Demonstration B: Based on Equivalence. In this second demonstration the relative equivalence of the rhomboid, the rectangles, and the squares is shown outside the figure by means of the parallel indentures which are on both sides of the frame. These indentures, when the pieces are placed in them, show that the pieces have the same altitude.

This is the manner of procedure: Starting again with the original position, take out the two rectangles and place them in the parallel indentures to the left, the larger in the wider indenture and the smaller in the narrower indenture. The different figures in the same indenture have the same altitude; therefore the pieces need only to be placed together at the base to prove that they are equal—hence the figures are equal in pairs: the smaller rectangle equals the smaller rhomboid and the larger rectangle equals the larger rhomboid.

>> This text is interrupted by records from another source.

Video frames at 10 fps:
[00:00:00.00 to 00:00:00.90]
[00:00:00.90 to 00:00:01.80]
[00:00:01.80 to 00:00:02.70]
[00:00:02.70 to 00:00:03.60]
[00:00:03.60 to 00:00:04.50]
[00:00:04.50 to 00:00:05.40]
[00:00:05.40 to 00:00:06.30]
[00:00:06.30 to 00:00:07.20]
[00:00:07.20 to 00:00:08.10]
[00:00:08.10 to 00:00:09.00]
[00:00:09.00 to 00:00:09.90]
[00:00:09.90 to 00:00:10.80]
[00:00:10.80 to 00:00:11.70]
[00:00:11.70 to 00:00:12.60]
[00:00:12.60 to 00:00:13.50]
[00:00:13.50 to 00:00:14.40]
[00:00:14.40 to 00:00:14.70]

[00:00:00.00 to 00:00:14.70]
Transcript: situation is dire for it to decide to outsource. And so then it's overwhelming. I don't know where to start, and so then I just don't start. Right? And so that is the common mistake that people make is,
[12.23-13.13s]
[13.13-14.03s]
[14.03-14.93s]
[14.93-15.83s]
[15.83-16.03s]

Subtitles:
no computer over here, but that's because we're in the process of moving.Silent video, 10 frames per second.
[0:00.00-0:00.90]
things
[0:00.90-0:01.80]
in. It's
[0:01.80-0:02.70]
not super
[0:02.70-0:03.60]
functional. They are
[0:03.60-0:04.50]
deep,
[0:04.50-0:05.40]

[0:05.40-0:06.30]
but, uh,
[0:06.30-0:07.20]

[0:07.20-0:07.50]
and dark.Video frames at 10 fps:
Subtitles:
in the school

Starting again from the original position you proceed analogously with the squares. In the parallel indentures to the right the large square may be placed in the same indenture with the large rhomboid, which, however, must be turned in the opposite direction (in the direction of its greatest length); and the smaller square and the smaller rhomboid fit into the narrower indenture. They have the same altitude; and that the bases are equal is easily verified by putting them together; therefore here is proof that the squares and the rhomboids are respectively equivalent.

Rectangles and squares which are equivalent to the same rhomboids are equivalent to each other. Hence the theorem is proved.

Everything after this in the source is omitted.